▼

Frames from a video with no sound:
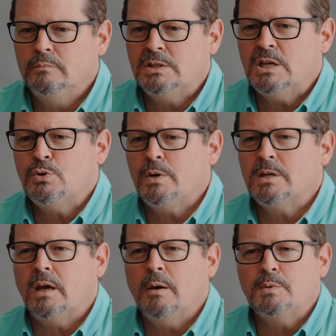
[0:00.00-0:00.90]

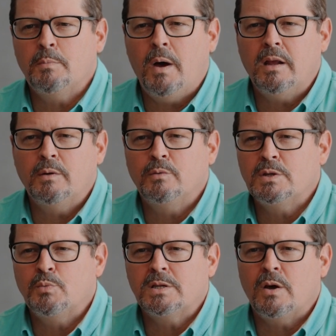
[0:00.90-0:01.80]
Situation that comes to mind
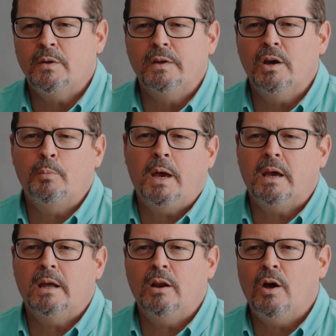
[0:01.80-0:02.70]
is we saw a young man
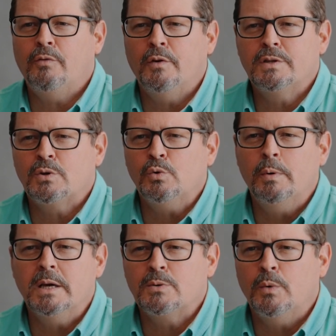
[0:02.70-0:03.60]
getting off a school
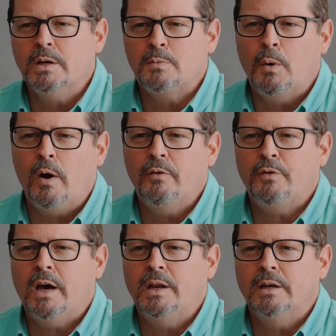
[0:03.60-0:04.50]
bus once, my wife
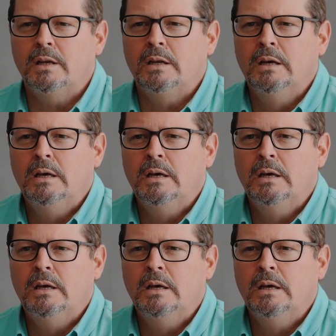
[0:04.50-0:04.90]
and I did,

▲
▼

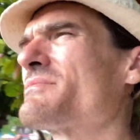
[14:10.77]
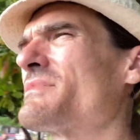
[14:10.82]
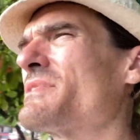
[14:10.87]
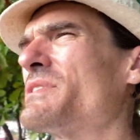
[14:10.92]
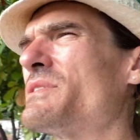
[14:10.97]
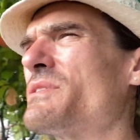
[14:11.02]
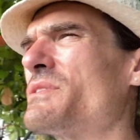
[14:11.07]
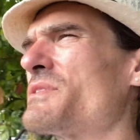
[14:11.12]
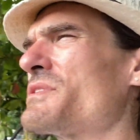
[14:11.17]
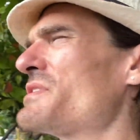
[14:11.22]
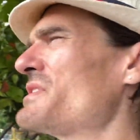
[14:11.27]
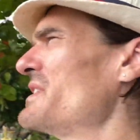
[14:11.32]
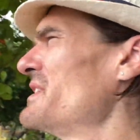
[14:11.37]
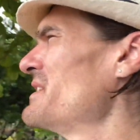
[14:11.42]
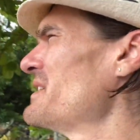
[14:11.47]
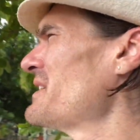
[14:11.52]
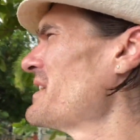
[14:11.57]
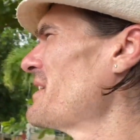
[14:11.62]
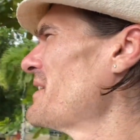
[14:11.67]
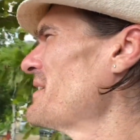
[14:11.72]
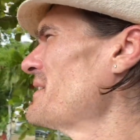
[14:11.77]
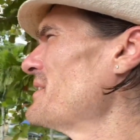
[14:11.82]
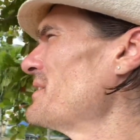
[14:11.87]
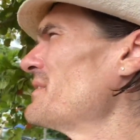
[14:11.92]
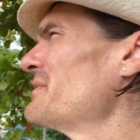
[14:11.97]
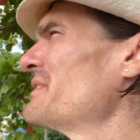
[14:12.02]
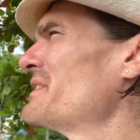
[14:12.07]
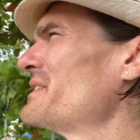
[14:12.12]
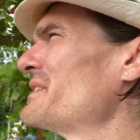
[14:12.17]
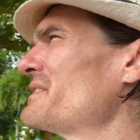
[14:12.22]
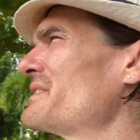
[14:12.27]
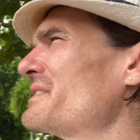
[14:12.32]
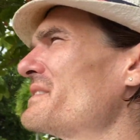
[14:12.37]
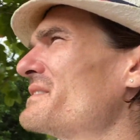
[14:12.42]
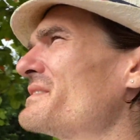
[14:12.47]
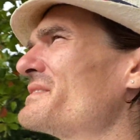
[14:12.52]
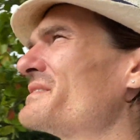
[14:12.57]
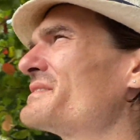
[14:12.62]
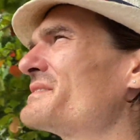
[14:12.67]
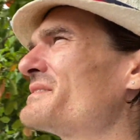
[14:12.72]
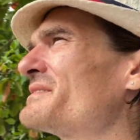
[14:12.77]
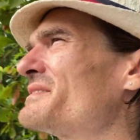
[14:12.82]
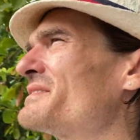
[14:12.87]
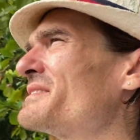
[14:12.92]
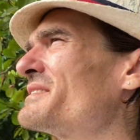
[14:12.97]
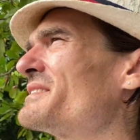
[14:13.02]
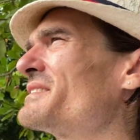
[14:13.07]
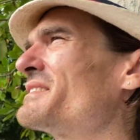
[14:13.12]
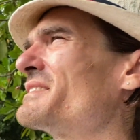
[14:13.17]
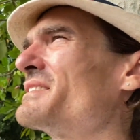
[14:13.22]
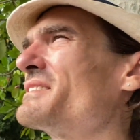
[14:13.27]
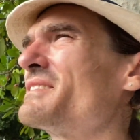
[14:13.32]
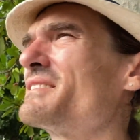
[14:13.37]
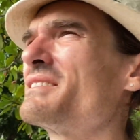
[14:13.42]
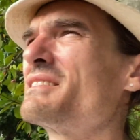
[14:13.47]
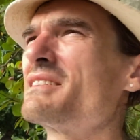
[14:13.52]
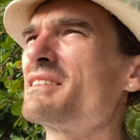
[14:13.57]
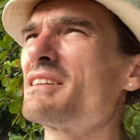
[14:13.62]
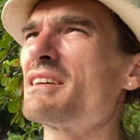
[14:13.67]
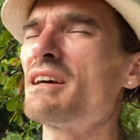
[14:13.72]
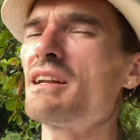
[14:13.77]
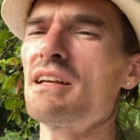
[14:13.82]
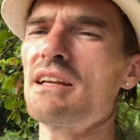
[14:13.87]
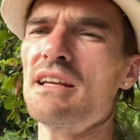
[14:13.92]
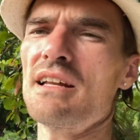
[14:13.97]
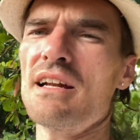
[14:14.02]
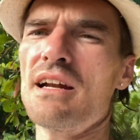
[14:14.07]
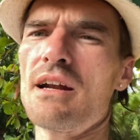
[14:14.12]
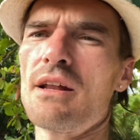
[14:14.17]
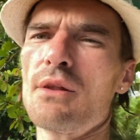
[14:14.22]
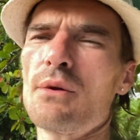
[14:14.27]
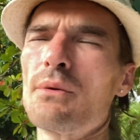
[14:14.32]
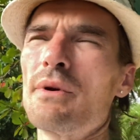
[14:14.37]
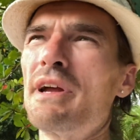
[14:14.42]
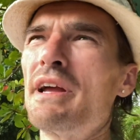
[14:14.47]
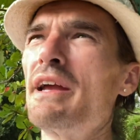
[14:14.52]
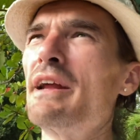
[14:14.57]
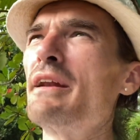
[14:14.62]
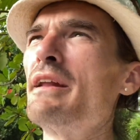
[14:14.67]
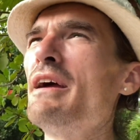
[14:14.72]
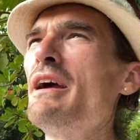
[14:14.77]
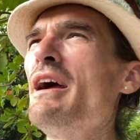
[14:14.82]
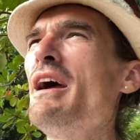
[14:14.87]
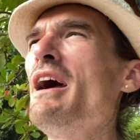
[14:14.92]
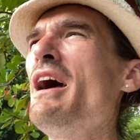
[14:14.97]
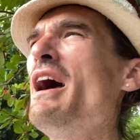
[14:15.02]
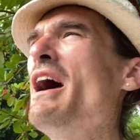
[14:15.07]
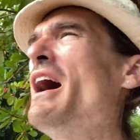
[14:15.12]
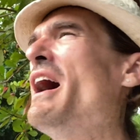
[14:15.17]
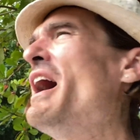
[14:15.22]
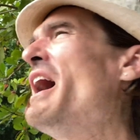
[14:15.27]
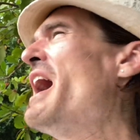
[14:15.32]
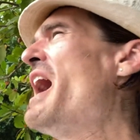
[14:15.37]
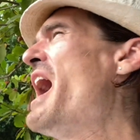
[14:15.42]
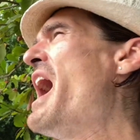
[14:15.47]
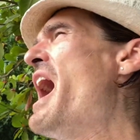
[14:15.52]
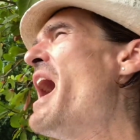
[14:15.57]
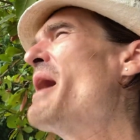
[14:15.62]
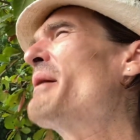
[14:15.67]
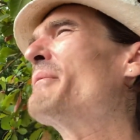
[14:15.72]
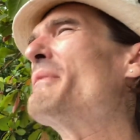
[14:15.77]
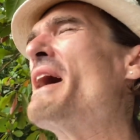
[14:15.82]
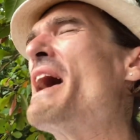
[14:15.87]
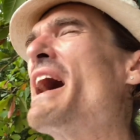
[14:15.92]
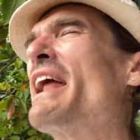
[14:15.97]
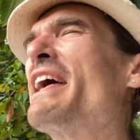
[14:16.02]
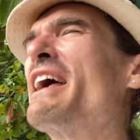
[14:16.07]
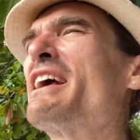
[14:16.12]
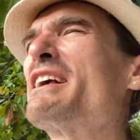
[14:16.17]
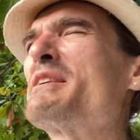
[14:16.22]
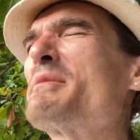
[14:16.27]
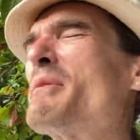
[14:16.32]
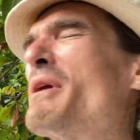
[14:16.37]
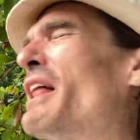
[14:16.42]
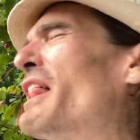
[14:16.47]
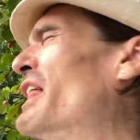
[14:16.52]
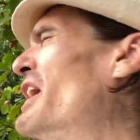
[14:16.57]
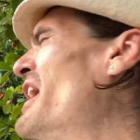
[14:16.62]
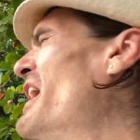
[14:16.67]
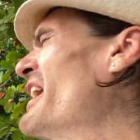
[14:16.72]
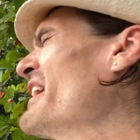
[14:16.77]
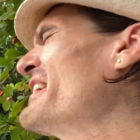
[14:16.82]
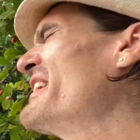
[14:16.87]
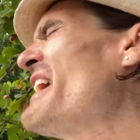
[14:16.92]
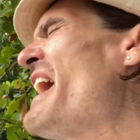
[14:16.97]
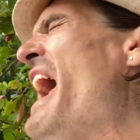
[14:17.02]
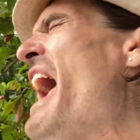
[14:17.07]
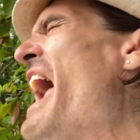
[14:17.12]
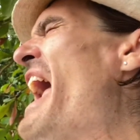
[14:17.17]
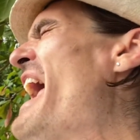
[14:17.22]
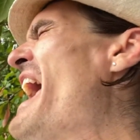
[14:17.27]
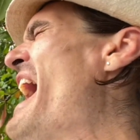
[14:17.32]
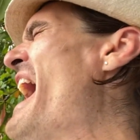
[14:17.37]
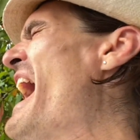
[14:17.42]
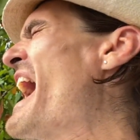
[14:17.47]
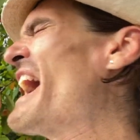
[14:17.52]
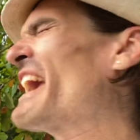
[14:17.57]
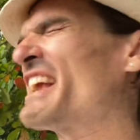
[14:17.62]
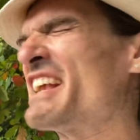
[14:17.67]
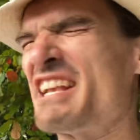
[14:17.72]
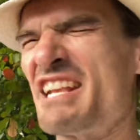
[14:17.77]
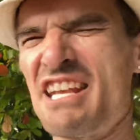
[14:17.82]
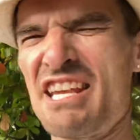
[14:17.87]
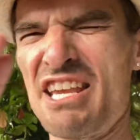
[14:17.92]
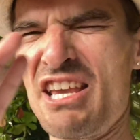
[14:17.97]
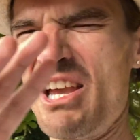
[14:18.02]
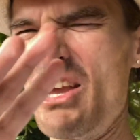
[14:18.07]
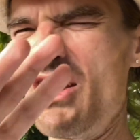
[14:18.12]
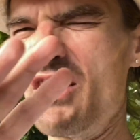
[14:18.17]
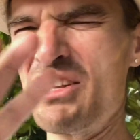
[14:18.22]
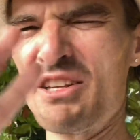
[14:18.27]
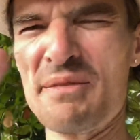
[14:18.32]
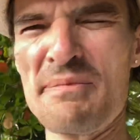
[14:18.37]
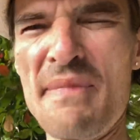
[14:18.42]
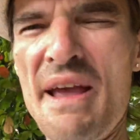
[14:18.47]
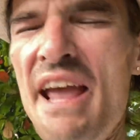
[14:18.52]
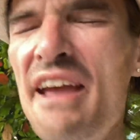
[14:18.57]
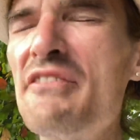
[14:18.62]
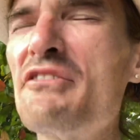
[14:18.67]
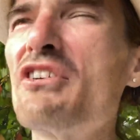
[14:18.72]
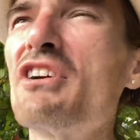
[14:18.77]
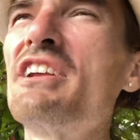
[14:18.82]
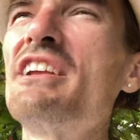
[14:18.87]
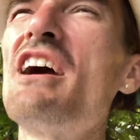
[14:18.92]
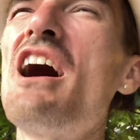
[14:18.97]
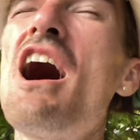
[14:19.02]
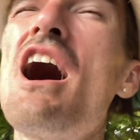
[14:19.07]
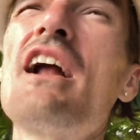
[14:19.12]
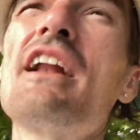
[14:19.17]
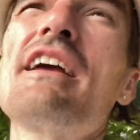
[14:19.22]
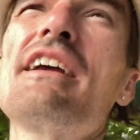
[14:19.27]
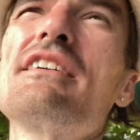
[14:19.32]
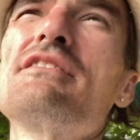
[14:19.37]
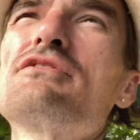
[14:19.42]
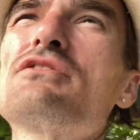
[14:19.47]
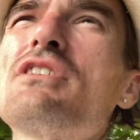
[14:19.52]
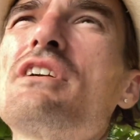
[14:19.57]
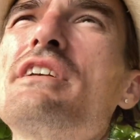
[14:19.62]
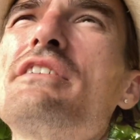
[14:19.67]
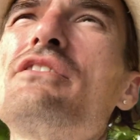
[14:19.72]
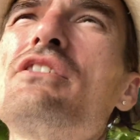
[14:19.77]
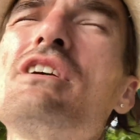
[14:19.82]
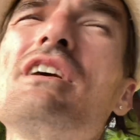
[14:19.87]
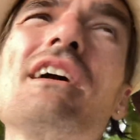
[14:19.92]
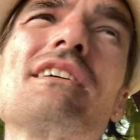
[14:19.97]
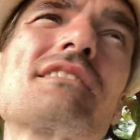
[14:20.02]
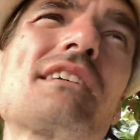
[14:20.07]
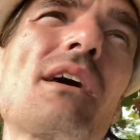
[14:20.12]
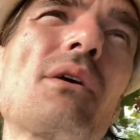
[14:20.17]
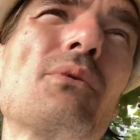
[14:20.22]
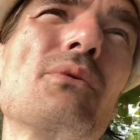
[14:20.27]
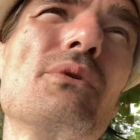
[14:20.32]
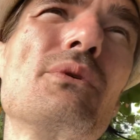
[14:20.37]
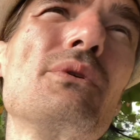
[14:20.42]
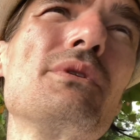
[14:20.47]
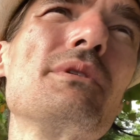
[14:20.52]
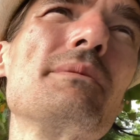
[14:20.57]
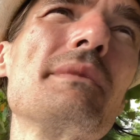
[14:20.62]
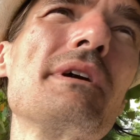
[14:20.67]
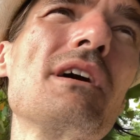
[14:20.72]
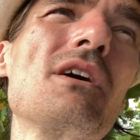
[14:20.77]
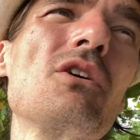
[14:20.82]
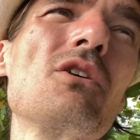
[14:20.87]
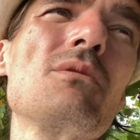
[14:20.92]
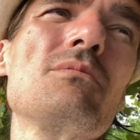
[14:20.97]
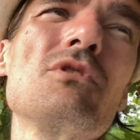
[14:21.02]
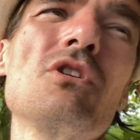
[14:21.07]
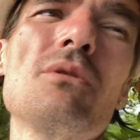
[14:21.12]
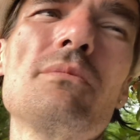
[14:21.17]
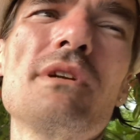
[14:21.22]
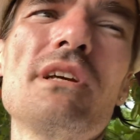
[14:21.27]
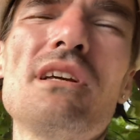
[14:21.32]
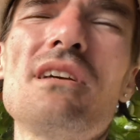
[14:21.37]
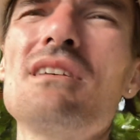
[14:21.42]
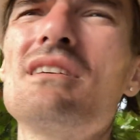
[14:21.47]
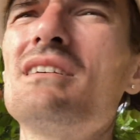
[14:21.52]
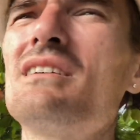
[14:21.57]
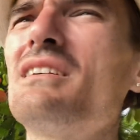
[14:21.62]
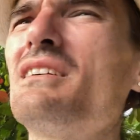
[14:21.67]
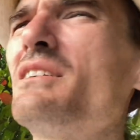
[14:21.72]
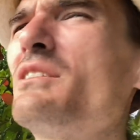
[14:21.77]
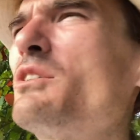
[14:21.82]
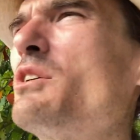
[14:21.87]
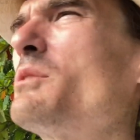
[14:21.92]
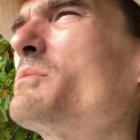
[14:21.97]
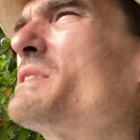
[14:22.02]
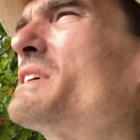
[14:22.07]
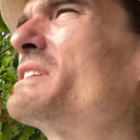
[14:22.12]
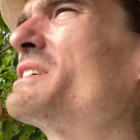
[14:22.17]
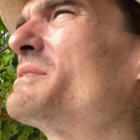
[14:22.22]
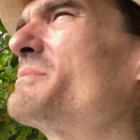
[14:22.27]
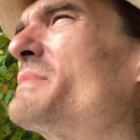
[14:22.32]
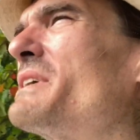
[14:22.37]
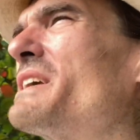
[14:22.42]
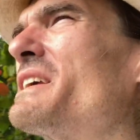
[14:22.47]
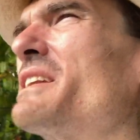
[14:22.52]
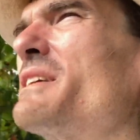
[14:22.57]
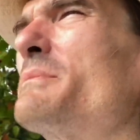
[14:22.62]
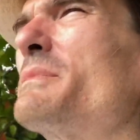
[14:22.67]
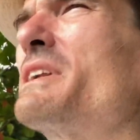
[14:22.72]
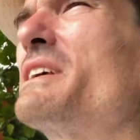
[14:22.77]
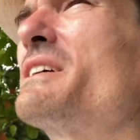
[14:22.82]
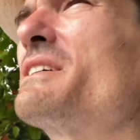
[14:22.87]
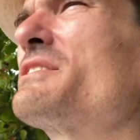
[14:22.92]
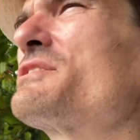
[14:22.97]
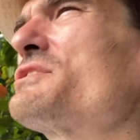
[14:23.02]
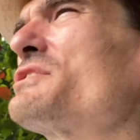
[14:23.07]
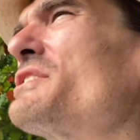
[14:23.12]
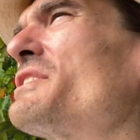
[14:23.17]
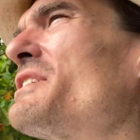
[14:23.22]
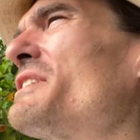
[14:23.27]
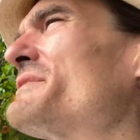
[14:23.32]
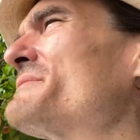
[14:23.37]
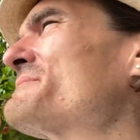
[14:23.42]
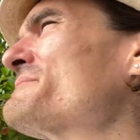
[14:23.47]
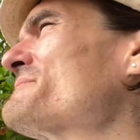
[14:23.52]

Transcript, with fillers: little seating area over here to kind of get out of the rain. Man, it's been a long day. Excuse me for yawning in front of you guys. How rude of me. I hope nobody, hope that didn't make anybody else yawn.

▲

HOW TO COMPLETE THIS TASK:
Tell how many lines in the entries contain the string "with". Give the number and nothing more.

TASK ANSWER:
2